Re: Performance with ethernet channel bonding

[Date Prev][Date Next][Thread Prev][Thread Next][Date Index][Thread Index]

 




I'm not sure what you are describing is the problem I'm seeing. Let me
recap the configuration & ask if reordering SHOULD occur [and trigger the
congestion detection].

  System 1                 System 2
  dual CPU's               dual CPU's
  NIC 1  ---- switch1 ---- NIC 1 (eth0)

  NIC 2  ---- switch2 ---- NIC 2 (eth1)

The "bond0" interface has both eth0 and eth1 used for the connections
between the two systems. The NIC's, cables & switches are independent. Both
switches are private LAN's, no planned activity other than the test except
for typical daemon activity for the systems under test.

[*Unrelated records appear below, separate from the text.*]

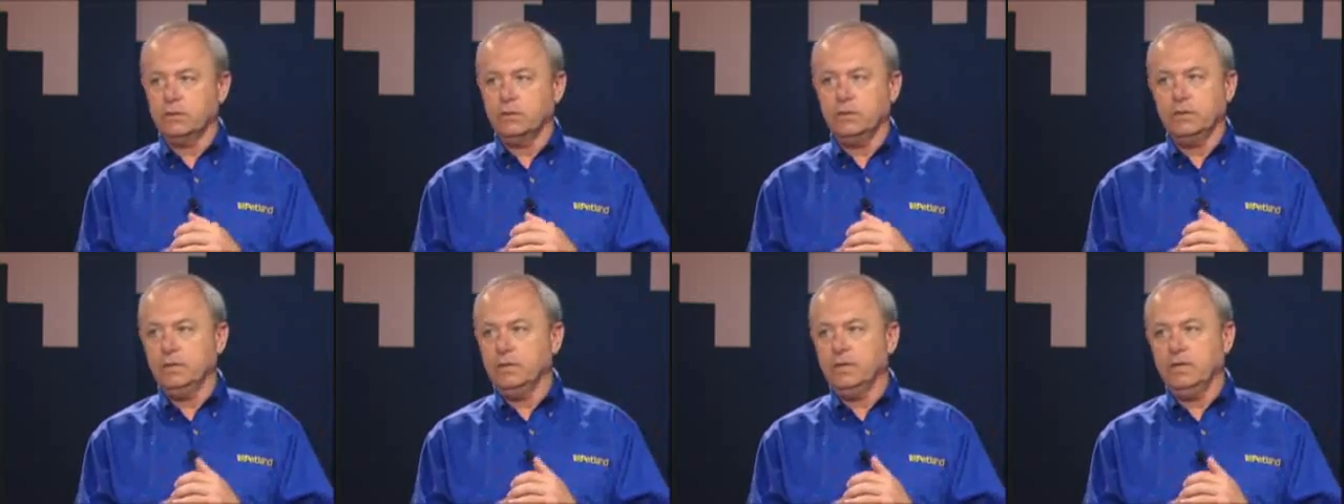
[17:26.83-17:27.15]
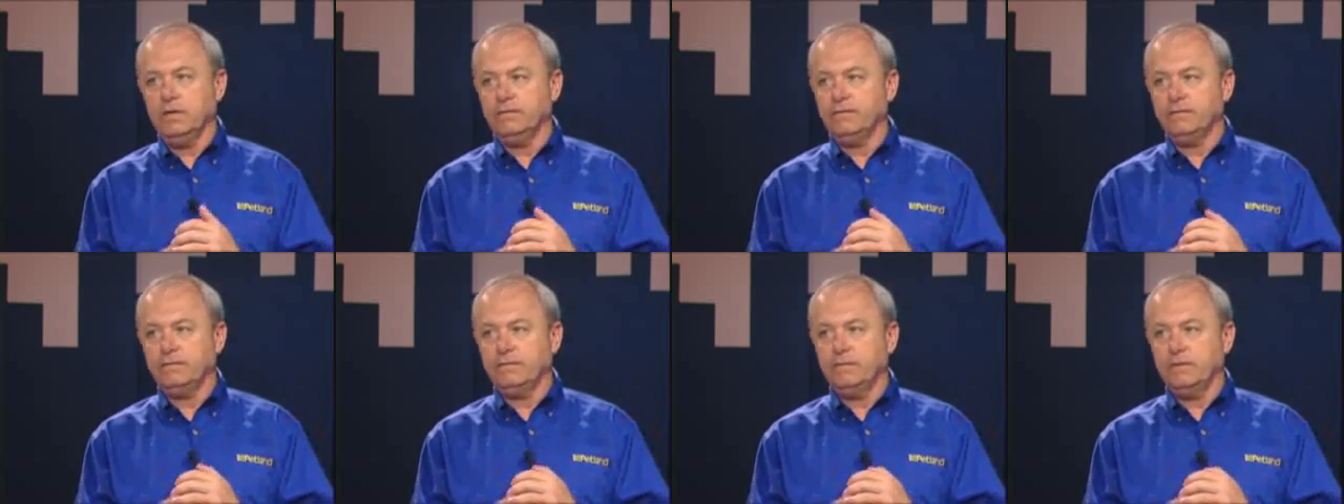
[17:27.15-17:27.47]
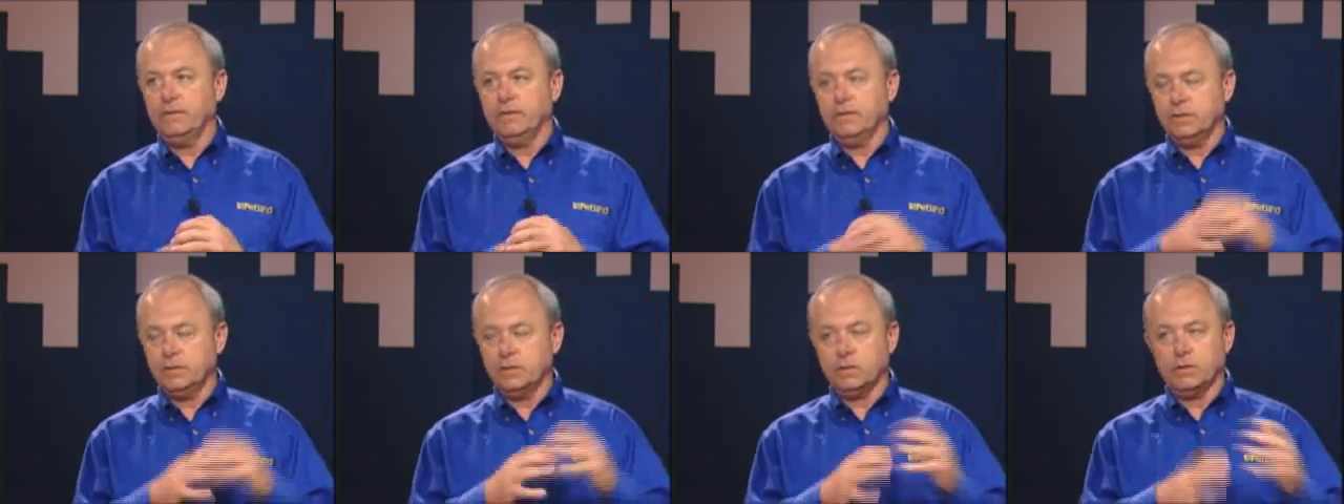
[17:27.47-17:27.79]
good
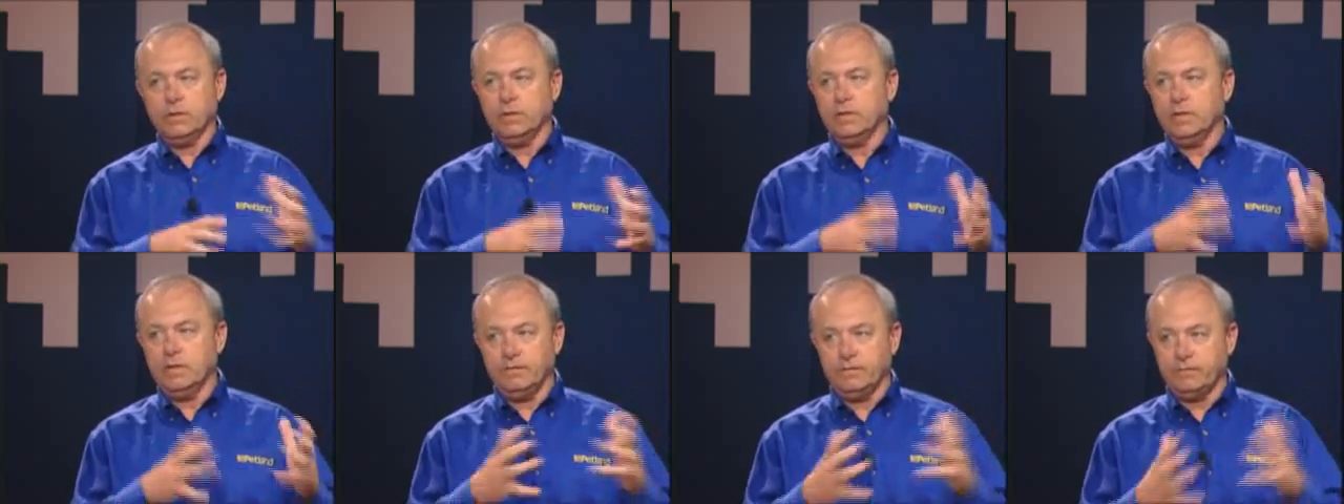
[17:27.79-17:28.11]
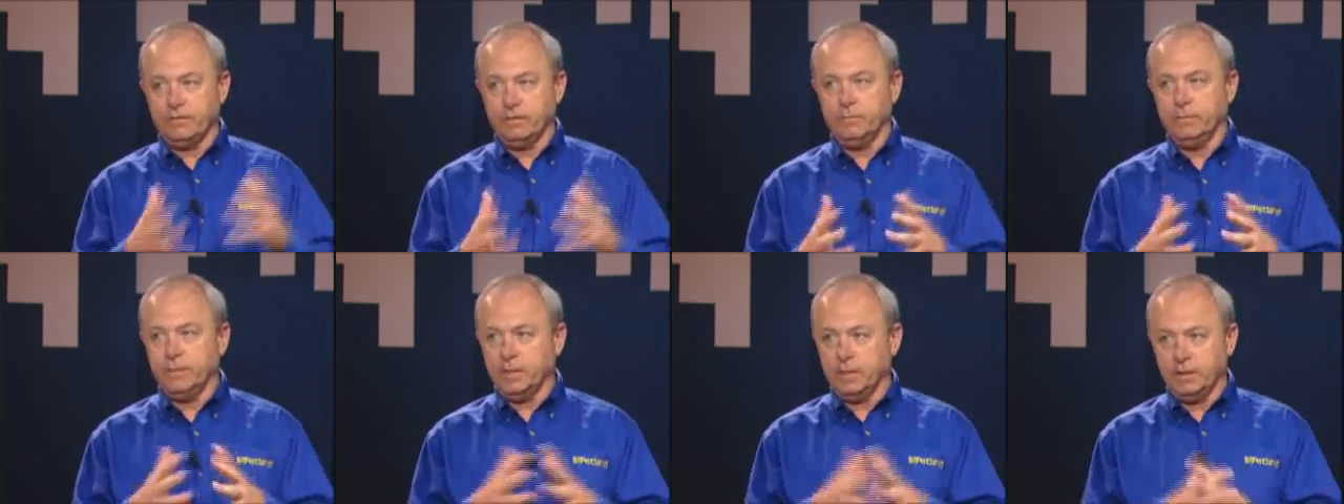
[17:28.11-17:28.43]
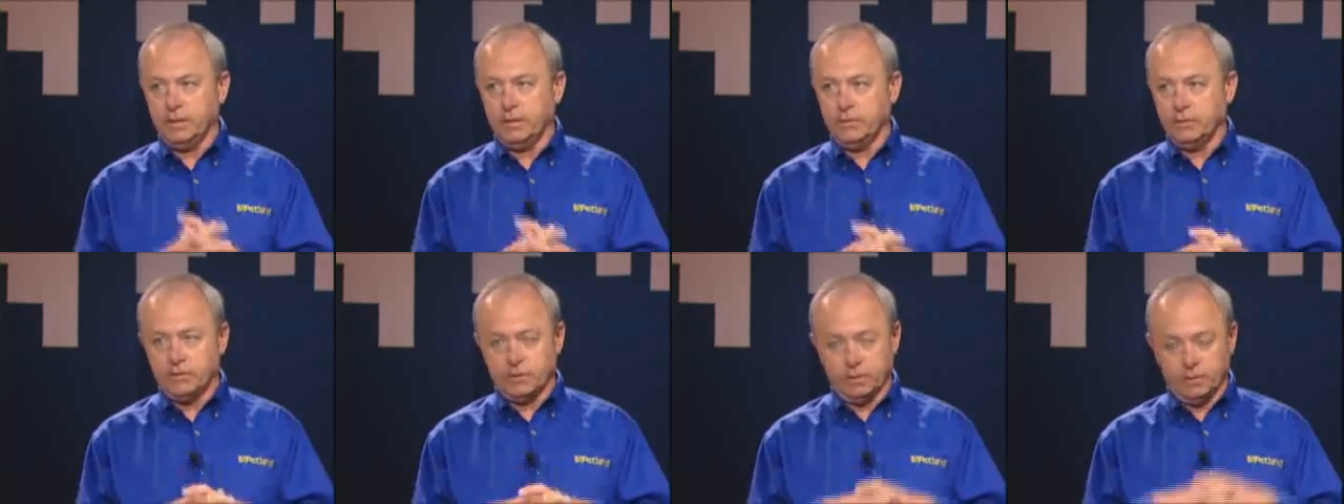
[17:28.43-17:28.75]
enough for
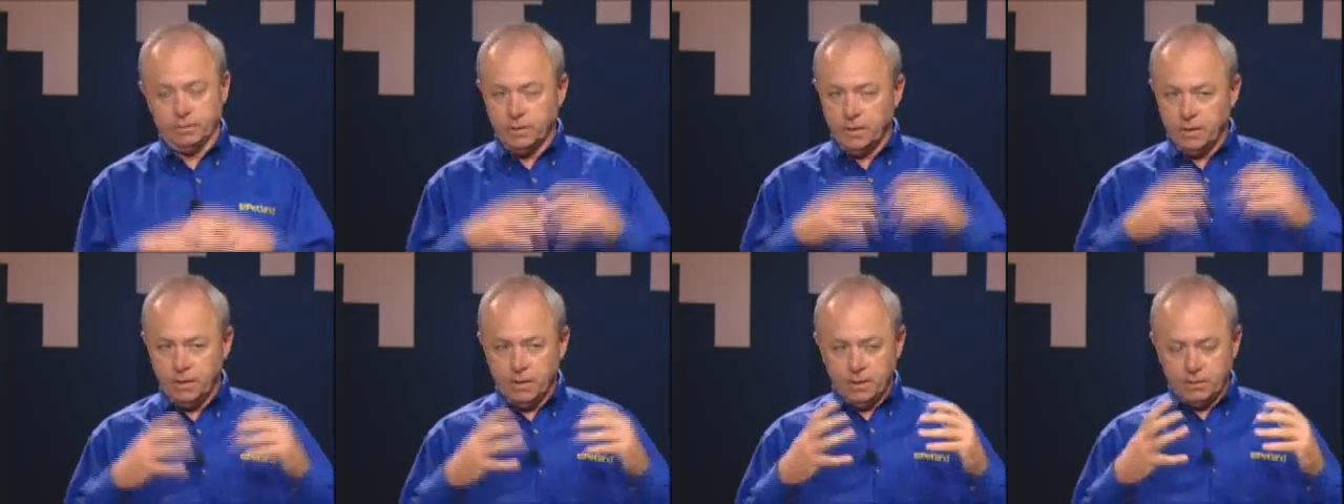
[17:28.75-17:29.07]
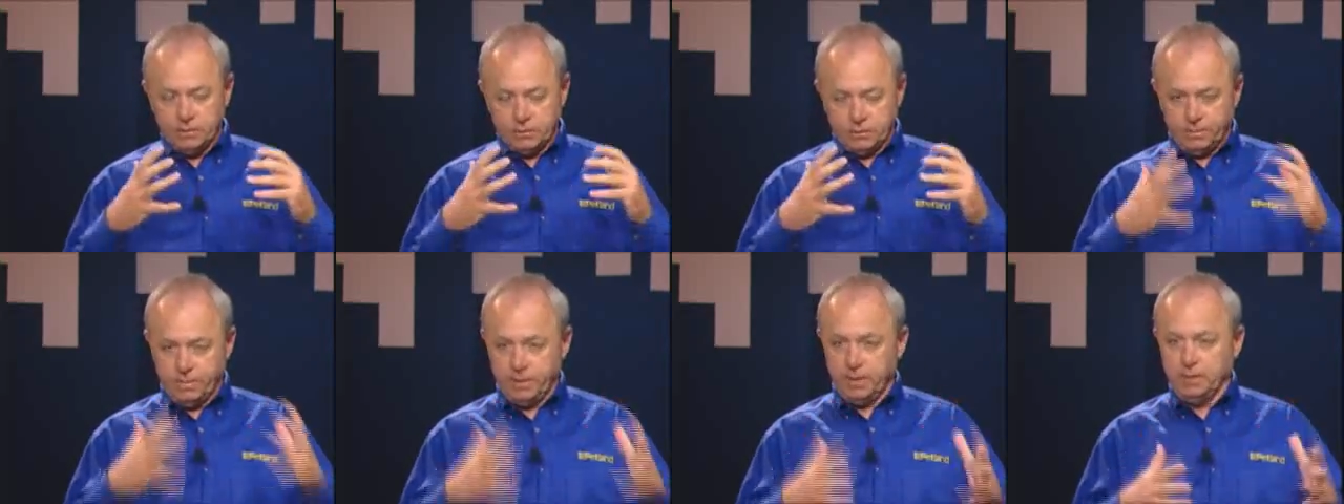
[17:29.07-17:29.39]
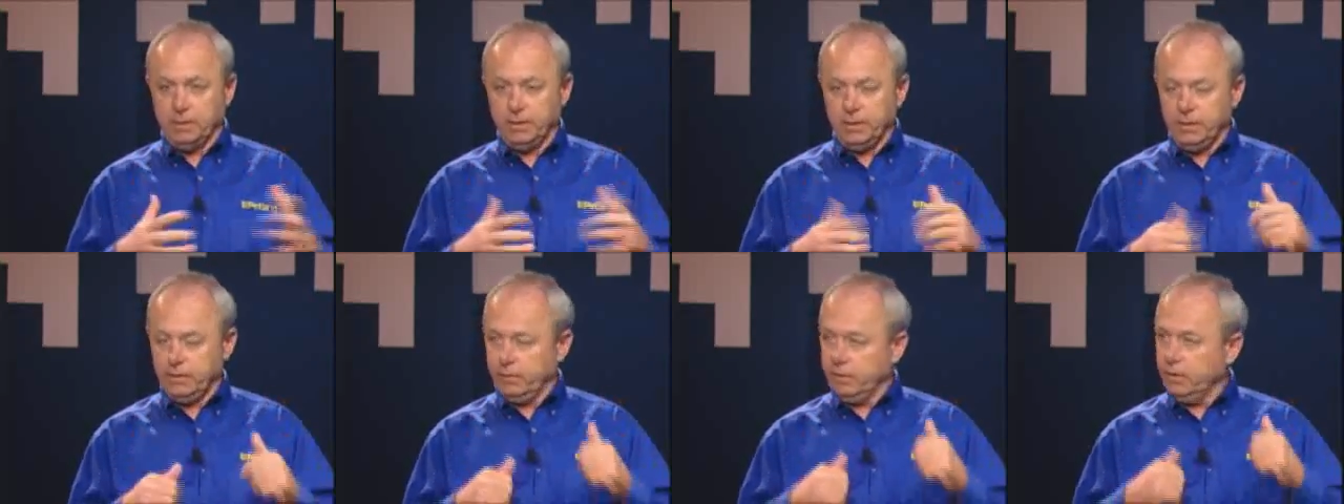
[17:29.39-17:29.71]
to be a
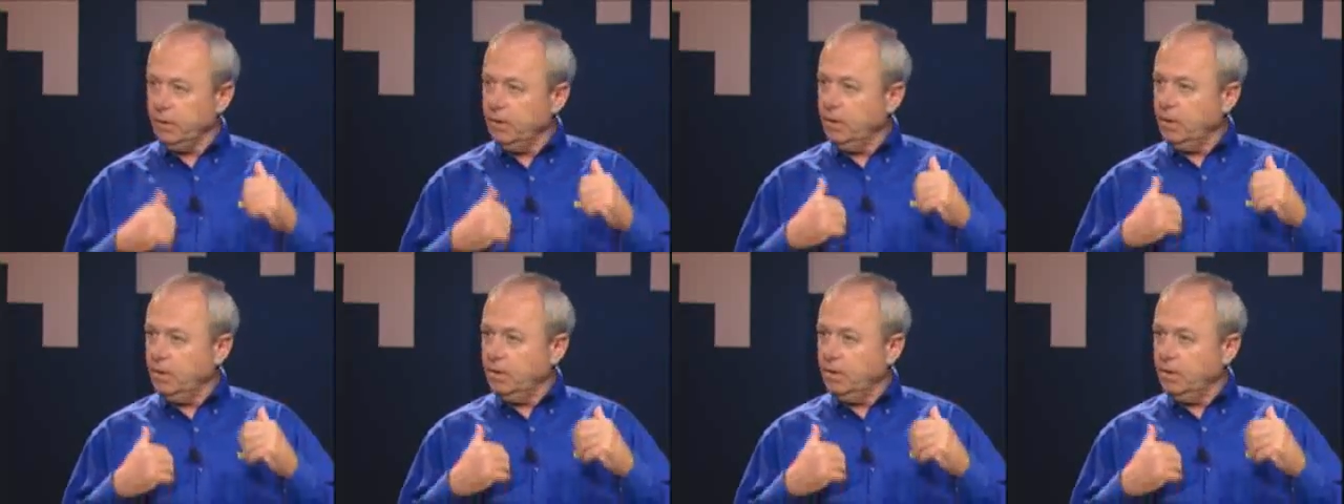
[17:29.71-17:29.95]
leader.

The netpipe program basically exchanges data between the two systems,
starting with small block sizes & grows at "interesting" sizes [the default
is basically 2^n +/- 1] and records throughput [bytes per second] and
latency [1/2 the round trip time]. I don't think it uses multiple streams
of data - I will check to be sure.

What I see is
 - the single channel result [prior to channel bonding] is OK, no odd
behavior.
 - the two channel results [with channel bonding] is not OK, severe drop
outs.
That indicates to me that the basic drivers, and switches are sound. That
also indicates to me that the bond0 interface is getting confused. I assume
that the channel bonding code splits the large packets & sends about 1/2
the data on both eth0 and eth1 - results from ifconfig tends to confirm
[transmits on eth0/eth1 add up to transmits on bond0, byte counts are
similar between eth0 and eth1].
 - Would the channel bonding code send the packets out of order [to cause
the problem you describe]?
 - I thought about packet drops as well, perhaps an SMP race condition?
We've noted that the error counts from ifconfig don't increment until a
slight increase at the end of the run, so it's not counting the problems if
they do occur. [had 22 overruns recorded after >1.5M packets transmitted &
received without any overruns! Overruns on one machine only, not both.]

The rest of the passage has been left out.